Let that Church which is vexed with a clique devoted to the higher Christian life take the following course, and the clique will be killed and buried beyond hope of resurrection. Let them no longer forsake the assembling of themselves together, but exhort one another daily, while with one accord and in one place they seek to be filled with the Spirit. Then let them give free expression to His voice within them, not by a hired quartette, but by speaking to themselves "in psalms, and hymns, and spiritual songs," making melody in their hearts to the Lord. (Eph. 5:18, 19.) Let them evince the genuineness of the Spirit-baptism by a life ever victorious over the world through faith in Jesus Christ, a beneficence which comes from "first giving yourselves unto the Lord," and a daily practice in harmony with the moral code of the Gospel. Under such treatment clannishness would speedily disappear, and the longest-lived "holiness meeting" would not survive a month. Again, you are stumbled by professors of a full trust in Christ, who still keep their purse-strings closely drawn. The secretaries of our various benevolent societies do not make this indiscriminate charge against those who have professed to find Jesus a complete Saviour. They know that recently, in consequence of the revival of this doctrine and experience, living springs of beneficence have been opened which are pouring constant streams into the Lord's treasury. Here and there a narrow-minded man has not been brought up to the standard, either because his intellect has not been sufficiently enlightened or his heart copiously anointed.

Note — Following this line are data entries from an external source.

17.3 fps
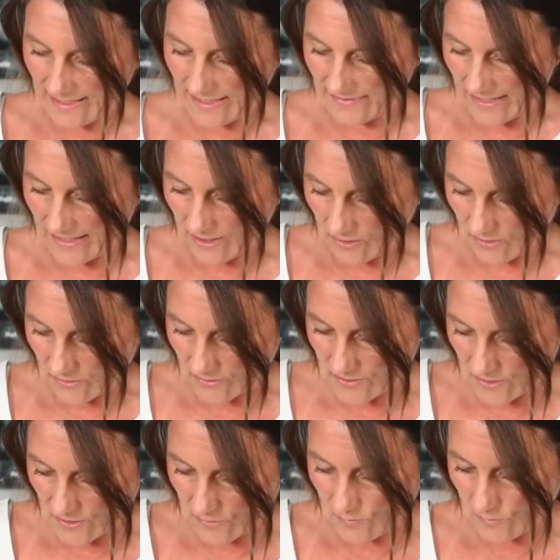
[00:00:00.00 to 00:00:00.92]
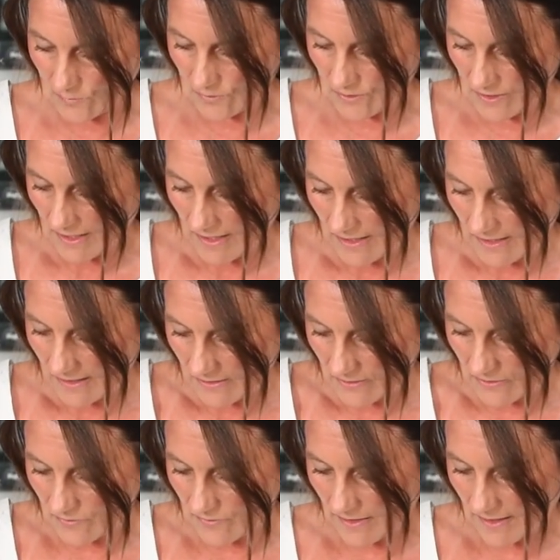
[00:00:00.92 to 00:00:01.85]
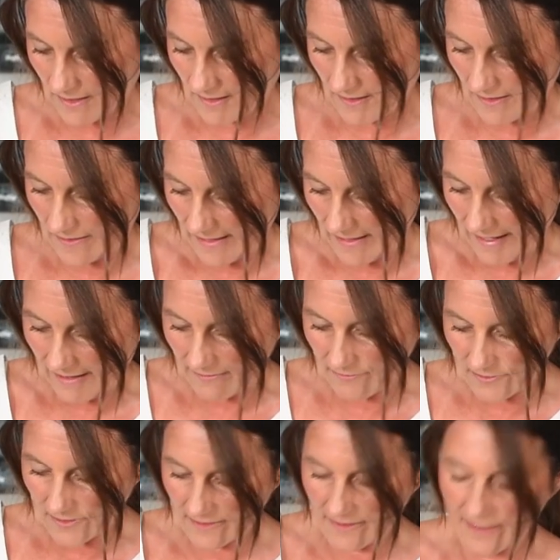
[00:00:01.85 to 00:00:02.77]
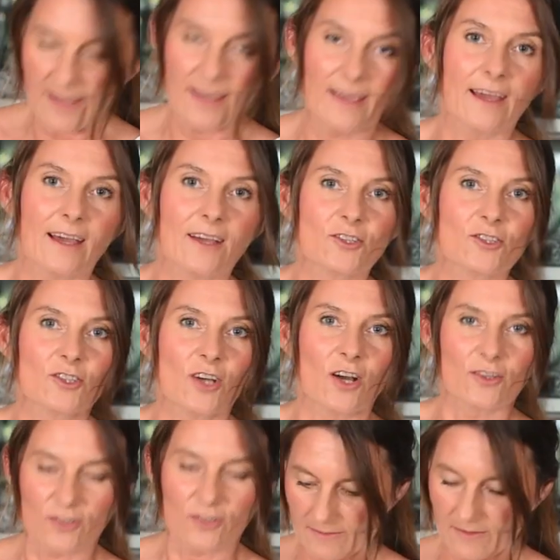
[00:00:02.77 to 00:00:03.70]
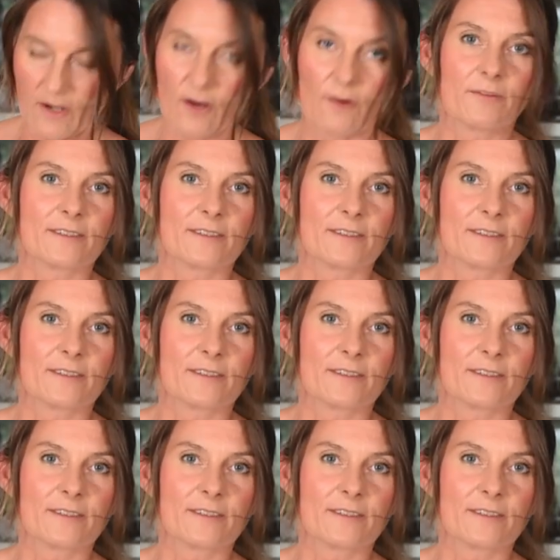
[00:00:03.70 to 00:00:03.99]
and I also would drink every day a shot of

But you see no reason why you, after a score of years in the average Christian life, should rein up your soul to this one definite aim--full salvation through the blood of Jesus Christ--and go through a mighty struggle to attain that which only a minority of the justified profess to receive before they are laid on the bed of death. You think that if such a glorious experience had been designed for you you would have been led into it long ago, especially since in your daily prayers you have constantly prayed for the fullness of the Spirit. It may be that a subtle skepticism has kept you from vigorous efforts to grasp this great prize, which you might have seized in any day of your past Christian life, if you had sincerely believed in Christ's power to do this work, and distinctly aimed at it with all the intensity of spirit of which you were capable. The fact that you have gone so long without this pearl of great price is a reason why you should now earnestly seek it; that thus both your own happiness and your usefulness to your fellow-beings may be increased, and your God honored. The heaven on earth of heart purity cannot be entered by chance. There must be a definite aim uniting all the forces of the soul. "And ye shall seek me, and find me, when ye shall search for me with all your heart." Jer.29:13.